A while back I received an email for our local 4H (because the oldest country kid is in 4H) about an opportunity to visit a dairy operation and have “Breakfast on the Farm.” Seeing as the event was FREE, we love checking out farms and breakfast was included, well how could we pass this one up!! So on the appointed day, our family headed out…..
When we got to the farm, I guess none of us realized just how big of an event this was going to be! Hubby was complaining before we even parked asking “are you sure we can’t just go to Cracker Barrel?” Ummm, that would kind of defeat the reason for coming to check out a dairy operation, now wouldn’t it?!?! So I forced everyone out of the car and onto a wagon to be driven over to the farm as we had to park in a field across the way from the farm. After getting off the wagon we had to stand in line for breakfast.
The line for breakfast was sooooooooo long. And as my hubby’s attitude went down hill, the country kids’ did as well. But I tried to keep the happy, smiley, “isn’t this fun” attitude……. I mean it was a chance to eat, visit and learn.
It took almost an hour and forty minutes to finally get to the food tent. By then, even I was starting to feel the strain of “are you sure we can’t just go to Cracker Barrel?” Our family weren’t the only ones feeling it. There were a lot of upset husbands, whiny children, and moms who were just trying to hold it all together. I mean this was supposed to be fun, right?!?! Luckily for the littlest country kid, there was a giant cow statue half way through the line that just thrilled him. Have I mentioned, he loves, I mean LOVES cows!
Thankfully, we finally had food in front of us. It was closing in on noon and of course we hadn’t eaten before leaving home, because we were going to have breakfast on the farm. At this point moral was in the toilet. Now I know it was not the farms fault, or the people who organized it…… Everyone just must of showed up at the same time. And maybe they should have had more then two serving lines. Regardless of the why it took so long, you could really tell that the volunteers who were helping to put this event on where trying very hard.
After eating it was finally time for the littlest country kid to get to see his “cow-cows” as he calls them. We donned our biosecurity foot wear, and began exploring the dairy operation. The country kids both enjoyed getting to climb all over the tractors. We were given access to all aspects of the operation from pregnant cows and the nursery to the living areas and milking parlor. There were signs everywhere explaining every aspect of the business including feed and care of the cows. All the volunteers were very knowledgeable and happy to answer my questions. And the littlest country kid was transfixed watching the “cow-cows.”
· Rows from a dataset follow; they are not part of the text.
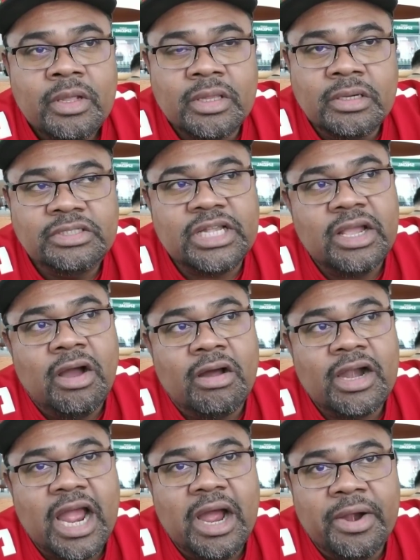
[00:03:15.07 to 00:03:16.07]
từ Sài
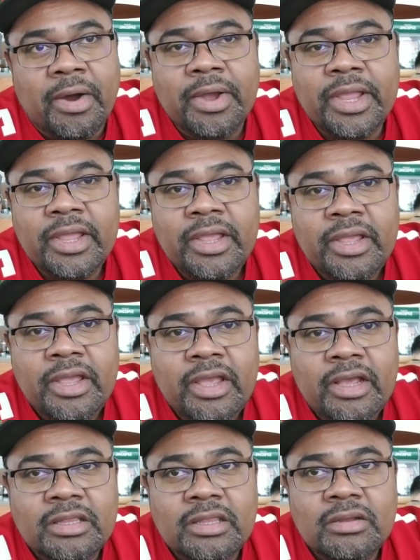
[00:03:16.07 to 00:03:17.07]
Gòn ra Hà Nội
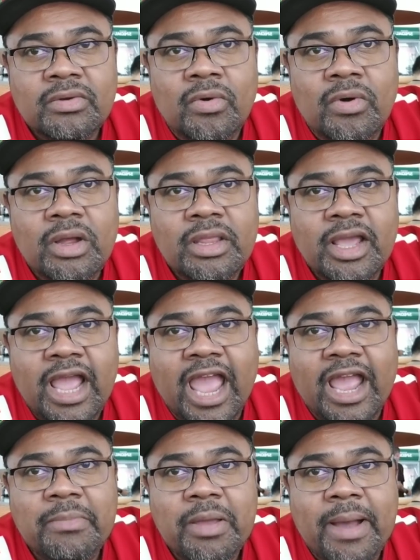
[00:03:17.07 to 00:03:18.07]
của những
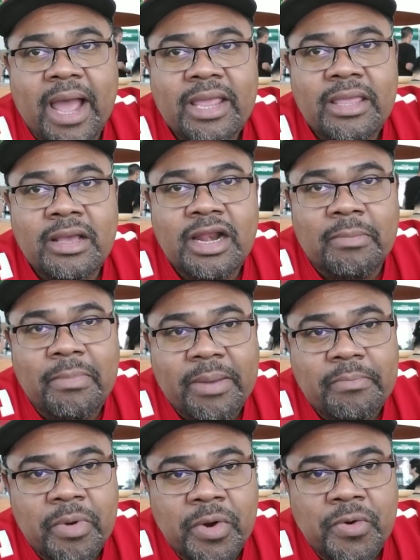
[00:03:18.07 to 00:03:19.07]
hãng máy bay như là
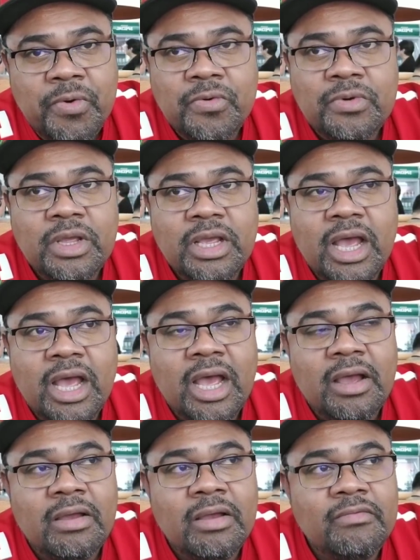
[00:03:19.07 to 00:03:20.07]
Bamboo, uh,
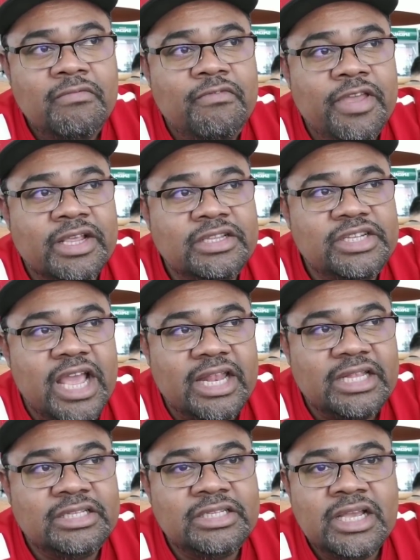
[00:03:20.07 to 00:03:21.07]
Vietjet,
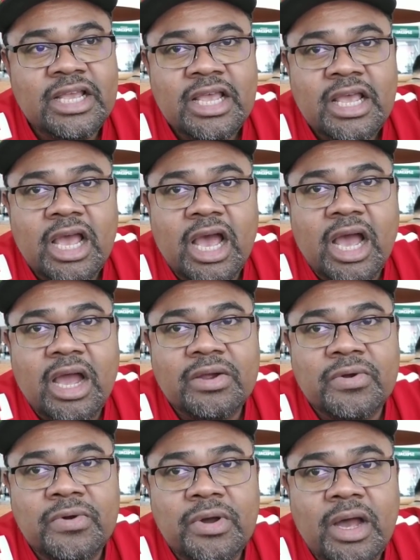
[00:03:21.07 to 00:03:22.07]
à,
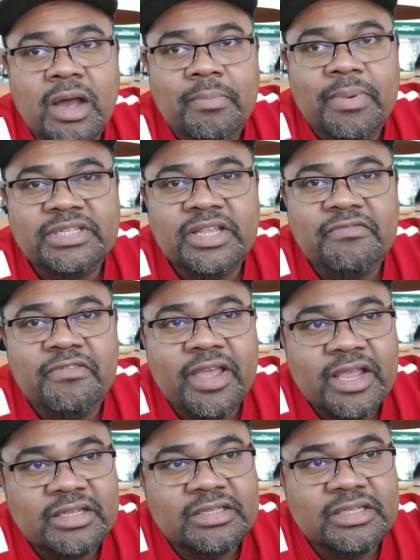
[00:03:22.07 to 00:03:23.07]
của Pacific
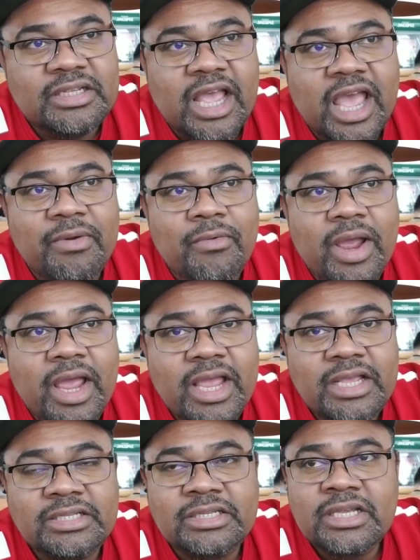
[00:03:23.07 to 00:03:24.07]

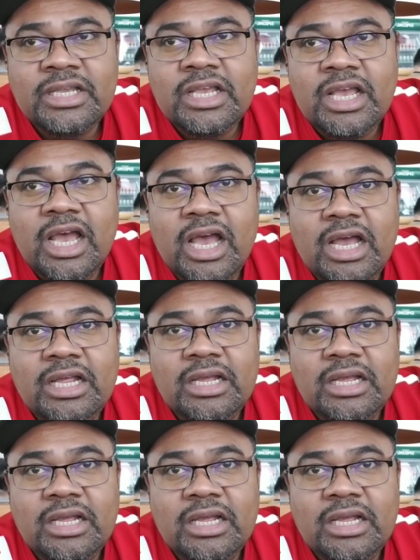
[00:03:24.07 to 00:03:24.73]
Airways à,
After walking around the farm and the kids receiving a bendable type rubber cow toy, we headed for the car. We were exhausted and hungry. As we buckled up, my hubby and I both looked at each other and almost simultaneously blurted out “did you notice there were no pastures?” Now don’t get me wrong…. I get it… they had a lot of cows. And to anyone who had never been around farm animals, this was an amazing opportunity to learn about where milk comes from….. but to country folks like us….. as impressive and clean as the dairy may have been….. the cows never left concrete. To me, and obviously even to my city born and raised hubby, this just seemed so wrong.
I know the dairy has the best interest of their animals at heart. I know why they do what they do. It was great for them to open the doors and educate the public. But for me, it was heart breaking. To never feel grass under their hooves….. to be ushered from one barn to another via concrete hallways…. Yes, their barns were clean, their cows were well fed and appeared to be healthy….. but to never get to feel the sun or lay in the grass…..
*** To the larger scale dairies, thank you for providing milk to the masses. To the smaller scale dairies, thank you for letting your cows out to pasture. No matter where your heart is on the matter, remember all farmers work hard.